"At least for Alfa, we don't feel ourselves as powerful, as influential and as strongly in the center of events as Mr. Berezovsky was trying to show," said Aven, who served as foreign trade minister in the early 1990s under acting Prime Minister Yegor T. Gaidar.
Nevertheless, the appellation oligarch stuck and redefined the public understanding of the relationship between the government and Russia's new tycoons.
Often likened to the U.S. robber barons of a century ago, the group of seven were survivors of the Soviet system. Some, such as Potanin and Khodorkovsky, were Young Communist leaders who were able to capitalize on connections when the Soviet Union collapsed. At the other extreme was Smolensky, a typesetter who rebelled against restrictions on earning money and was arrested by the KGB for helping print Bibles on the side.
Berezovsky, a math professor who made his fortune by taking over the sale of Russian-made Lada cars, later acquired holdings in oil, banking, television and Aeroflot airlines. At one point, he was worth an estimated $3 billion.
After losing his Security Council post a year ago, Berezovsky was appointed executive secretary of the Commonwealth of Independent States, the loose association of 12 nations that were once part of the Soviet Union.
Berezovsky has developed such close ties with Yeltsin's family that he has been called "a modern Rasputin" after the mystical monk whose hold on the family of Czar Nicholas II helped bring down the Romanov dynasty.

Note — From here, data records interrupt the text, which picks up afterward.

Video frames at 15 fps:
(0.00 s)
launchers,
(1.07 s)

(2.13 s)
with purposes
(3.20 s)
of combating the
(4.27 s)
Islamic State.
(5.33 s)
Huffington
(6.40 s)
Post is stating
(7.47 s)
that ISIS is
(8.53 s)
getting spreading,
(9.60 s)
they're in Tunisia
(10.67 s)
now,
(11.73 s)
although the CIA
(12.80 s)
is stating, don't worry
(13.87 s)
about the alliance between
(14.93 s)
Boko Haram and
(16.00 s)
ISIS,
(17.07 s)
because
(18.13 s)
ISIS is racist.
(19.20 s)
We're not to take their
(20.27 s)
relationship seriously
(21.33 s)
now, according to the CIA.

"Of the old oligarchs, only Berezovsky is influential now," said Vyacheslav Nikonov, president of the Politika Fund think tank. "Not because he's a financial tycoon, but because he's a perfect political manipulator close to the family of the president."
Various analysts say government officials also belong to the elite group, including two who helped create the system of oligarchy: former Prime Minister Viktor S. Chernomyrdin, reputedly worth billions as a former manager of energy giant Gazprom; and Anatoly B. Chubais, who headed the privatization program, managed Yeltsin's 1996 campaign and is now chief executive of Unified Energy Systems, an electricity monopoly.
In fact, some say it was government officials, including Chernomyrdin and Chubais, who anointed each of the oligarchs and helped them rise to power as Russia distributed the spoils of the Communist system.
The first stage in the oligarchs' rapid accumulation of wealth wasthe acquisition of money through currency trading. Entrepreneurs bought rubles at cheap rates and sold them in other regions of Russia where they were valued higher.
This helped them prepare for the first round of privatization in the early 1990s. Under this program, every citizen received a voucher for a share of government property. While the plan had an egalitarian appearance, most people had little idea what to do with the vouchers. Enterprising companies sprang up to buy the seemingly worthless pieces of paper, sometimes for as little as a bottle of vodka. Later, businesspeople showed up at government auctions with suitcases full of vouchers and bought property and enterprises at low prices.
Banks Established to Finance Empires
The more successful businesspeople set up banks to handle transfers of money to finance their growing empires. The best-connected banks won the exclusive right to handle the accounts of certain government agencies. Departments such as the State Tax Service or the State Customs Committee would deposit billions of rubles in their accounts, which the lucky banks could use for months at a time as interest-free loans to acquire more government assets.
"By holding budget money for some time, you can become quite rich," Nikonov said.
By 1995, the banks were well-established and the government was short of cash. Potanin, whose Uneximbank had the lucrative customs agency account, proposed to the Cabinet that Russian banks lend the government money in exchange for shares in government enterprises not yet privatized. Under the plan, the government would later have the option of recovering the shares by paying back the loans.
Chernomyrdin's government agreed. Through government auctions widely regarded as rigged, Potanin won controlling shares in two of Russia's biggest companies, Norilsk Nickel, a metal producer, and Sidanko, the country's fifth-largest oil company, at greatly discounted prices. Others in the group of seven also acquired shares in major companies for a song.
By September 1996, the Cabinet was due to decide whether to pay the loans back and reclaim control of the companies. Two months earlier, Yeltsin had won reelection with the tycoons' help. One of their rewards was the appointment of Potanin as first deputy prime minister in charge of finances, economics and state property.
Days after Potanin took office, the government decided to forgo repayment of the loans and let the banks keep the company shares. Six months later, Potanin left the Cabinet.